Be advised, in winter, this road either A) may not be maintained or B) closed due to logging. Please check with local guides or outfitters to see if Corey's Road is open.
By the numbers
- Elevation: Seward has an elevation of 4,361 feet, Donaldson has an elevation of 4,140 feet, and Emmons has an elevation of 4,040 feet
- Elevation gain: Over 3,000 feet
- Distance: 17+ miles
- Seward is High Peak #24, Donaldson is High Peak #33, and Emmons is High Peak #40
- Follow Leave No Trace principles
There are two herd paths leading the summits of these mountains. A loop hike will be described here, ascending the more rugged path up Seward and descending the more gentle Calkins Brook herd path.
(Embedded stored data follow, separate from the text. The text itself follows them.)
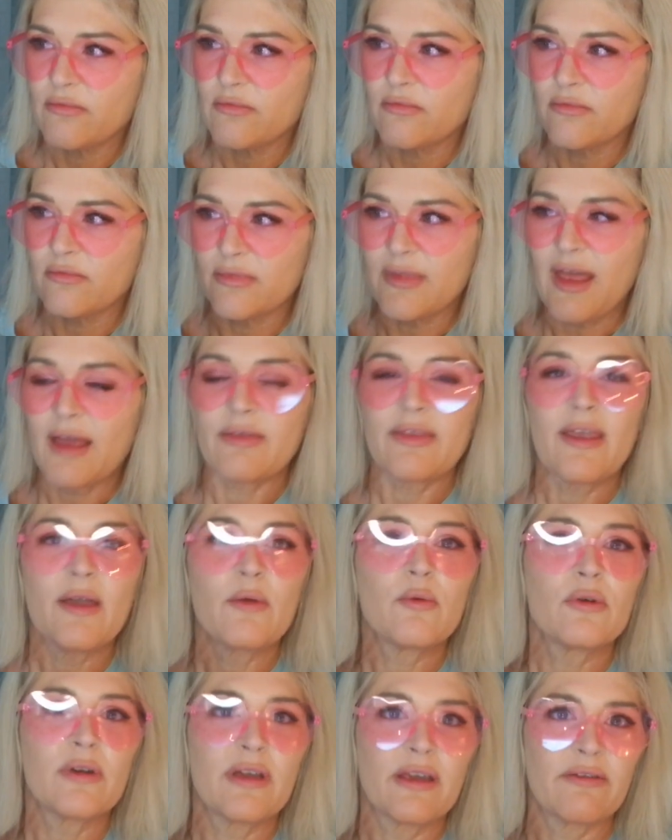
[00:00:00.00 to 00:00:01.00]
that they
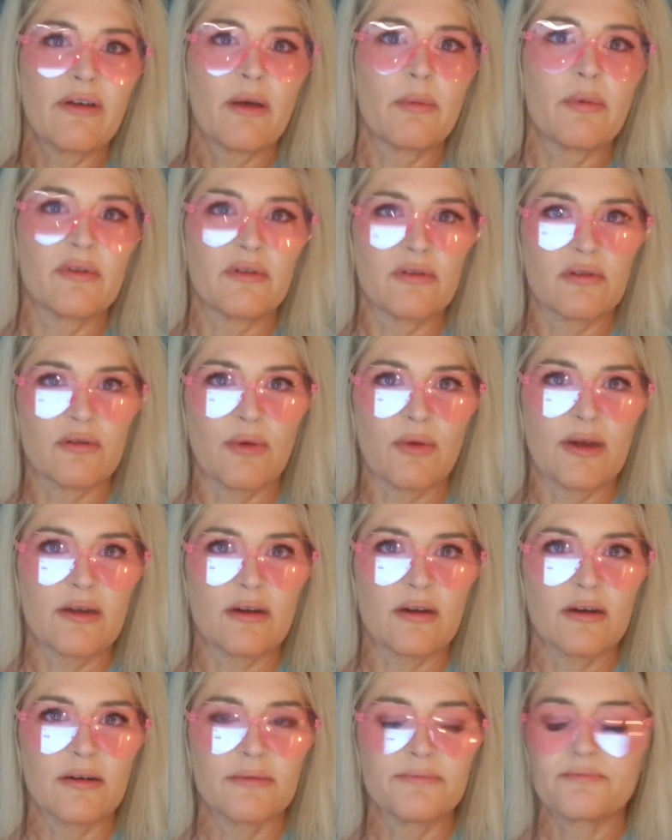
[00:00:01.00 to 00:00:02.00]
will give up and
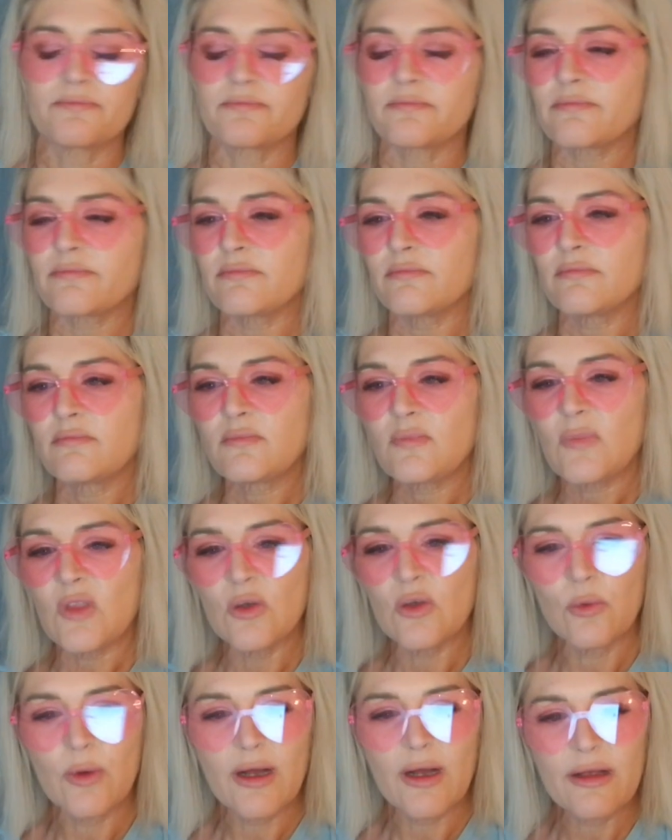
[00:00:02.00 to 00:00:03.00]
surrender.
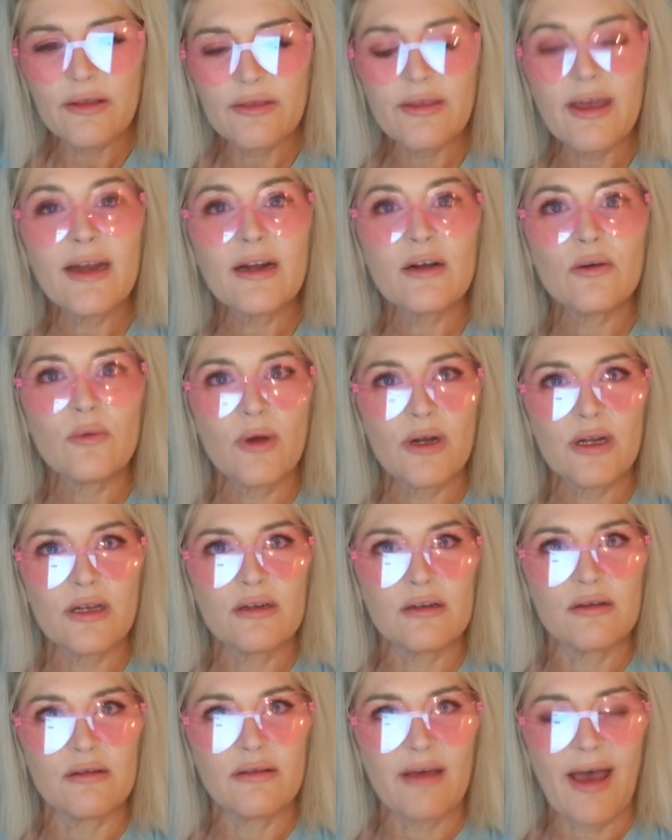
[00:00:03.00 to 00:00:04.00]
Well, they don't want to
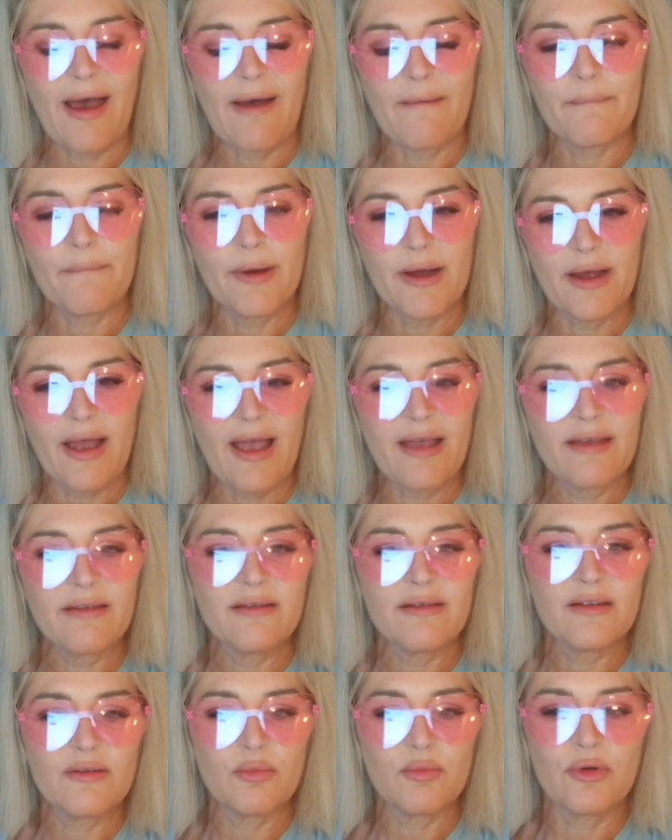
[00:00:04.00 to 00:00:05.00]
do that, but as
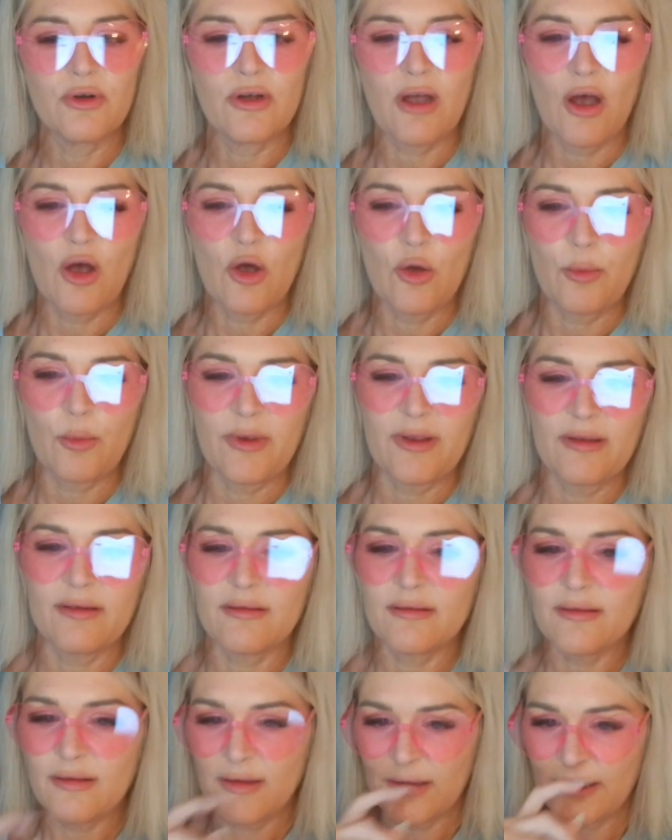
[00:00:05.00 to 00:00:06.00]
this book opens,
From the parking area, you'll be on a marked trail for almost 5.0 miles. A hiking trail and horse trail leave the parking lot; the two parallel each other, but the horse trail is considerably wetter and it is preferred route to use the hiking trail. Follow the red DEC trail markers. At 1.2 miles, a trail will come in on your right; this trail leads to Shattuck Clearing and the Calkins Brook herd path you will descend. Stay straight for now. The trail crosses several brooks along the way, with one large one at 3.5 miles from the parking area. At 4.5 miles, the Blueberry Lean-to comes into view. Just beyond the lean-to, the trail joins the Ward Brook Truck Trail, which comes from private property. Turn right. The horse trail intersects your path at 4.7 miles. The next brook you come to marks the start of the herd path up Seward Mountain. There may be a cairn signaling the start of the path. There's a bridge here as well.
Hikers please be advised this is now a herd path and there will be no more trail markers until you descend off the Calkins Brook herd path. Within the first 0.5 miles of the herd path, there are traces of an old tote road; take care to stay on your course. After 0.5 miles the steep climbing begins. The route is rugged, challenging, and eroded. You climb up to a cliff on the side of Seward, which can be bypassed on the left. Follow the ridge to the southwest to the summit. Now you're on the summit of Seward, having climbed the wet, rugged, and difficult herd path. Two more mountains to go.
A herd path descends to the south off Seward toward Donaldson. The route to Donaldson and then to Emmons follows the ridge, only occasionally detouring to avoid blowdown. From Donaldson, there is a 210-foot descent into a col and then a 150-foot climb to the summit of Emmons. The reverse will need to be done to return. Be advised, it can be very muddy along this ridge.
To return, head back to Donaldson from Emmons. Approximately 0.2 miles from the summit of Donaldson (back toward Seward) the Calkins Brook herd path hangs a left and descends. From here, it's 3.0 miles on the unmarked path. It is not as steep as the path up Seward, but does indeed have some steep sections and stream crossings. One off the herd path, turn right and follow the marked trail 3.7 miles back to the original trail you started your day on. Turn left and it's 1.5 miles back to the parking area.
A winter outing in the Seward Range can be incredibly challenging. In winters when logging is active, the road closes to to vehicle traffic. You now must park at Raquette Falls, adding an additional 8.6 miles round-trip to your snowshoe or cross-country ski. The marked trails may be suitable for cross-country skiing, but the herd paths are too steep.
At time ice buildup can happen on the steeper slabs of the trail where traction is tough; be sure to have traction devices and snowshoes when required.